If you actively use Twitter, and your account was suddenly mentioned in a message about giving away free NFTs – most likely, they are scammers. In this case, we’re talking about an “opportunity to get” unique tokens from a series called Azuki. Such NFT-collection does exist, but its creators did not announce about tokens’ distribution the day before. At the same time, Twitter users continue to be mentioned in a thread where a malicious fraud link is distributed. When clicking on it and after connecting a cryptocurrency wallet, the fraud victim simply loses all NFT from their address. We tell you more about the situation.

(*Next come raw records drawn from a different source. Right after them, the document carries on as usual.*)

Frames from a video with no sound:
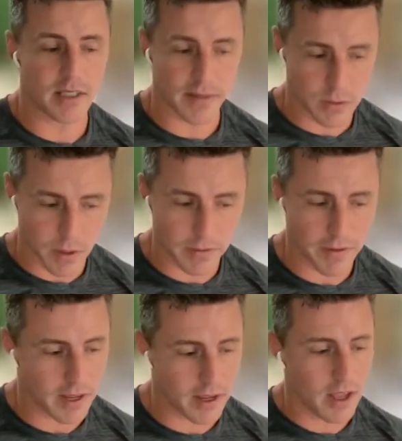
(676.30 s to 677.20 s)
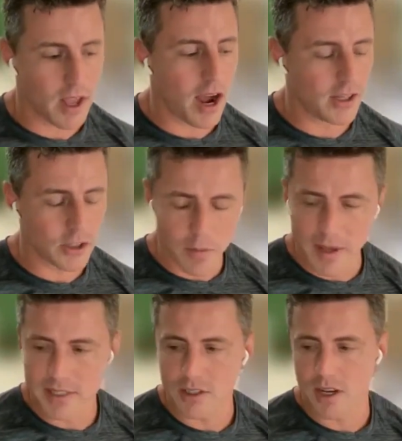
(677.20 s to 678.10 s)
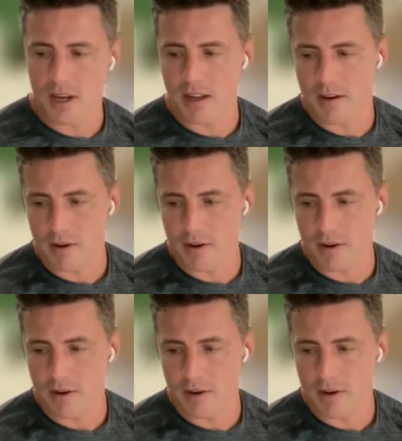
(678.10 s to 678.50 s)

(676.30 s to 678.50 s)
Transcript: Okay, so that's one thing. I don't message out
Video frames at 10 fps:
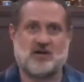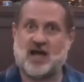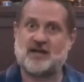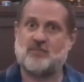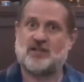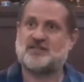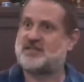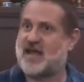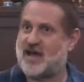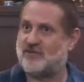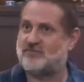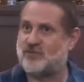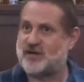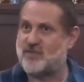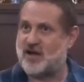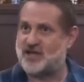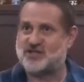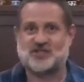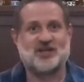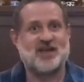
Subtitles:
9 months now, pretty much.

Traditionally, we’ll start with an explanation. Azuki is one of the most popular and expensive collections of NFT-tokens. As of today it’s on the fifth place among the other collections by the minimal price. This figure is 22.5 ETH or the equivalent of 71 thousand dollars.
Notably, over the past 24 hours, the minimum value of the token has fallen by 13.9 percent – the biggest collapse among the top five NFT collections.
How NFT tokens are stolen
First of all, scammers steal confirmed Twitter accounts with the appropriate blue check mark, including journalists and other media workers, and then change the profile text and avatar. This is done in order to convince the victim that the account really belongs to one of the creators of the popular Azuki project, who in addition supposedly went through the identity verification procedure. He himself had received wide publicity in the cryptocurrency community the day before, though the project was developed by Chiru Labs studio.
The scammers then send a link on Twitter promising a “secret airdrop” – that is, a free giveaway – of Beanz. These are unique tokens that were indeed given away for free, but only to owners of the original Azuki collection. To get these very Beanz they ask you to connect your cryptocurrency wallet via a link. That’s where the scammers’ trap closes – the victim simply loses all the NFT from his wallet.
By the way, these very Beanz are far from being free now: according to the NFT Price Floor platform, the minimum price of a token from the collection equals 5.11 ETH or about $16,500.
In at least two cases, the aforementioned Twitter accounts of journalists were hacked with a phishing attack via an email newsletter. To recap, phishing is a type of fraud in which an attacker obtains confidential information from a victim through deception or social engineering techniques, but not through hacking. In other words, in this case, the victim himself provides the necessary data or conducts the necessary actions to lose assets.
One journalist told Decrypt that his stolen account sent out at least 6,000 tweets, and almost half of them mentioned the accounts of potential victims of the scam to draw their attention to the malicious link.
This fraud scheme is very similar in nature to the recent ApeCoin (APE) coin giveaway incident associated with the popular NFT collection Bored Ape Yacht Club (BAYC). Recall that in March, scammers managed to steal more than a million dollars worth of NFT through a fake APE giveaway. The principle is the same – victims lost their tokens after connecting a wallet through a malicious link.
Curiously, some victims of the ApeCoin scam claimed that they did not connect their wallet to the site specified by the scammers, but lost NFT anyway. With the help of stolen verified Twitter accounts, the scammers were able to convince many users of the plausibility of the APE giveaway. Again: tokens were indeed given away, but only to owners of copies of the BAYC collection.
After a while even the Discord server of the community was attacked. This time, it was also offered to take part in the “giveaway”, but supposedly for new unique tokens. Even despite the fact that there are a lot of experienced cryptocurrency users among BAYC owners, they found their victims here.
We believe that the activation of fraudsters in the field of NFT-tokens essentially just proves once again the potential and value of this category of digital assets. Despite this, circumventing such schemes is quite easy. Ideally, you should not go to any little-known sites and do not sign transactions there from the addresses that contain valuable tokens. Even if the temptation to explore a “new project” is great, it’s better to do it with separate wallets with a small stock of coins, which in case of what you can afford to lose. And addresses with expensive NFTs are best touched only when it really comes to selling the token.